Das USD/EUR-Paar war im frühen Montagshandel über die Marke von 1,14 gestiegen, fiel zuletzt mit 1,1396 aber wieder knapp darunter. Noch am Freitagabend war das Paar mit 1,1371 aber klar unter der 1,14er-Marke gehandelt worden. Auch zum Franken fiel der Greenback. Das USD/CHF-Paar ging am Mittag zu 0,8151 um nach 0,8181 vor dem Wochenende (Morgen 0,8050). Die Bewegungen bei EUR/CHF hielten sich damit in relativ engen Bahnen mit zuletzt 0,9289. In der Tendenz bleibt der Franken unter Druck. Im engen Wochenendhandel war zwischenzeitlich ein neues Jahreshoch bei 0,8186 erzielt worden. Und auch zum Euro gab es einen neuen Tiefstand für den Franken bei 0,9317.

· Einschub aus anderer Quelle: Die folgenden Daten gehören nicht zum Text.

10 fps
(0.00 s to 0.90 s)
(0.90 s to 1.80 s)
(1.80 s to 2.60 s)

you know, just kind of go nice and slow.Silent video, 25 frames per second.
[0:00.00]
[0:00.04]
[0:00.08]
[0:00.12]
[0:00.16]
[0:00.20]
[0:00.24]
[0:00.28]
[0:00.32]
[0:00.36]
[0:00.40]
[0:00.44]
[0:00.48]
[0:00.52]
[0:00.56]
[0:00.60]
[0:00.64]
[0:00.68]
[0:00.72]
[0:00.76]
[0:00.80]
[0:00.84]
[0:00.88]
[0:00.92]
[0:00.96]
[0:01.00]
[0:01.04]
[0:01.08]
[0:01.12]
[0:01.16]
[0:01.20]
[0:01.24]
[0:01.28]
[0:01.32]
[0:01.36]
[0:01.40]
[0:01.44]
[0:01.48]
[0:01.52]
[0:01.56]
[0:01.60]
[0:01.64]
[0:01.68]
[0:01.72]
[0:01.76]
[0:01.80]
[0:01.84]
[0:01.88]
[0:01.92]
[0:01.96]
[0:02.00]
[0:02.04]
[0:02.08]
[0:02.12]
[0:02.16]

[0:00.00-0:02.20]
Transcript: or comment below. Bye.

Die neuesten Ifo-Zahlen aus Deutschland, die im Laufe des Morgens veröffentlicht wurden, gaben dem Euro keinen Schub, obwohl sie in der Tendenz besser ausfielen als erwartet. Das wichtigste deutsche Konjunkturbarometer habe sich im Juli zum dritten Mal in Folge verbessert, meinte ein Händler. Jedenfalls schlage sich die deutsche Wirtschaft in Anbetracht der widrigen Umstände überraschend gut. Dies werde sich vermutlich auch in einem Zuwachs des BIP im zweiten Quartal manifestieren.

Im Fokus diese Woche steht vor allem die US-Zinspolitik. Die amerikanische Notenbank Fed wird nämlich am Mittwochabend (hiesiger Zeit) ihren nächsten Zinsentscheid fällen. Gemäss dem Fed-Watch-Tool von CME gehen zwei Drittel der Befragten von unveränderten Zinsen aus, immerhin ein knappes Drittel erwartet eine Zinserhöhung. Interessieren dürften sich die Märkte dabei vor allem für potentielle Aussagen des neuen Fed-Chefs Kevin Warsh. Bisher sei er allerdings eher durch Nichtkommunikation aufgefallen, meinte eine Marktbeobachterin.